Saturday, May 24, 2014

Last Weekend in Boston

I've been busy reading and running back and forth to Boston.  Now that the driving back and forth (5+ hours each way, depending on traffic  -  and we ran into a lot of traffic on this last trip!) is over, I have many things to catch up on at 'home'.  I say 'home' because Philadelphia will never feel as much like 'home' as New England feels like 'home'.  I've had the house to clean, after a month of neglect, and tons of small things to do that could wait until our vacation was over.

This past weekend was our last in Boston for this trip.  The big tragedy was that my Kindle went into a coma just when I needed it.  I was almost finished with India Black and didn't take another book, figuring that I'd just use my Kindle.  I charged it on Thursday, but when I opened it on Saturday, it said the battery was completely dead.  I hadn't brought the charger either.  So much for packing lightly.  (It's been fine since I charged it when we got back and is still holding a charge.  No idea what happened.)

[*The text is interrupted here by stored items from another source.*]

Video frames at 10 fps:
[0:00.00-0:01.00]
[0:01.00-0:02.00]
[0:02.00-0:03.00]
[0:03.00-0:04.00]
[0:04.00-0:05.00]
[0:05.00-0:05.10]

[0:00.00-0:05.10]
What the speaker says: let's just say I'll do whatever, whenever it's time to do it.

One of the first things I did when we got to Boston was go to Bromfield Pen Shop for more fountain pen ink.  I just can't resist it!  Baystate Concord Grape and Ottoman Azure.  So, this photo is for Stefanie:



I was FORCED to go to Commonwealth Books to look for something to read.  I looked for Jamaica Inn, which Katrina and I plan to read together in June, but no luck.  I had a copy in Philly, but I thought if I could find a copy in Boston, I'd get a little head start.  However, I found four more Phoebe Atwood Taylor Asey Mayo mysteries!  I found nine over the course of our vacation in Boston, a real treasure.  But I learned my lesson about relying solely on my Kindle!  I felt very anxious without a book.




On Saturday, we met our friend Jenny, our ex-veterinarian, on Cape Cod.  We had lunch at the Old Yarmouth Inn and then she and I walked across the street to Parnassus used book store while Jack napped in the car.  I bought a Gladys Taber book I didn't own, My Own Cape Cod, and Jenny bought a copy of Ferdinand the Bull for her grandson.

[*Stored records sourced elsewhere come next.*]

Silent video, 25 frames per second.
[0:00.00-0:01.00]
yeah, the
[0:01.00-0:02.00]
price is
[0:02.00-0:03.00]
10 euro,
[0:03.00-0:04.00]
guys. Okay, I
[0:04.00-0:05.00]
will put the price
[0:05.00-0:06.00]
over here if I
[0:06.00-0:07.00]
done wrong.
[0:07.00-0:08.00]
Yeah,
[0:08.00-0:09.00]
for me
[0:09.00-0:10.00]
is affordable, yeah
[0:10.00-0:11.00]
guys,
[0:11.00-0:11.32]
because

Then the three of us walked up the street to the Edward Gorey House Museum.  I had my camera with me, but, as usual, I forgot to take pictures!  The house is a lovely, typical, old Cape house.  The downstairs is the only part open to the public, but there's so much to see there that it was enough for us. Gorey was one of the most imaginative and creative people I can think of.  I wish I'd known him.  He adored cats and reading and smooth, round stones and the ballet and toy mice (maybe for his cats) and too many other things to list.  I bought a T-shirt with books, the word 'Read' all over it, and cats lazing on all the books.


The docent at the Gorey House suggested that we might like to drive to Gray's Beach, one of the loveliest on the Cape.  Jenny had to get back to take care of her dogs, so Jack and I went to take a look.  It was a marsh on an inlet rather than a ripping, crashing wave, ocean beach.  But it had a long boardwalk across the marsh.  We saw an osprey nest and there was an osprey on it!  If you look closely at the photo, I hope you can see it.  The sea air was refreshing and reminded us of one of the things we miss about living inland.  We felt healthy breathing the salt air instead of the gritty stuff that passes for air in Philly.

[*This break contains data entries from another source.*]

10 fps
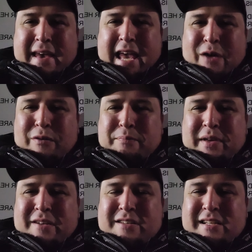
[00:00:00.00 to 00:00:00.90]
It would
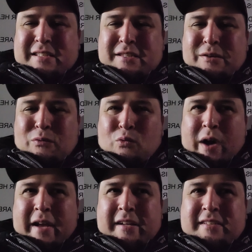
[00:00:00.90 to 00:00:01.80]
be just the
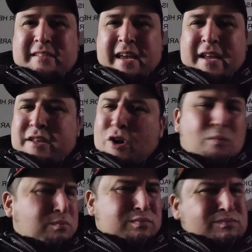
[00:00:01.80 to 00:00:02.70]
way to say, nope,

And now we're back in Philadelphia.  We had a wonderful month in New England and hope to go back next fall.  The condo we rent for a month at a time is now like a home away from home.

Turtle, our cat, is still not sure that we won't be packing up and leaving her this weekend.  I've assured her that we're here for the next four or five months, but I don't think she believes me.  It's hard to read or use my lap top with a large, insecure grey cat on my lap!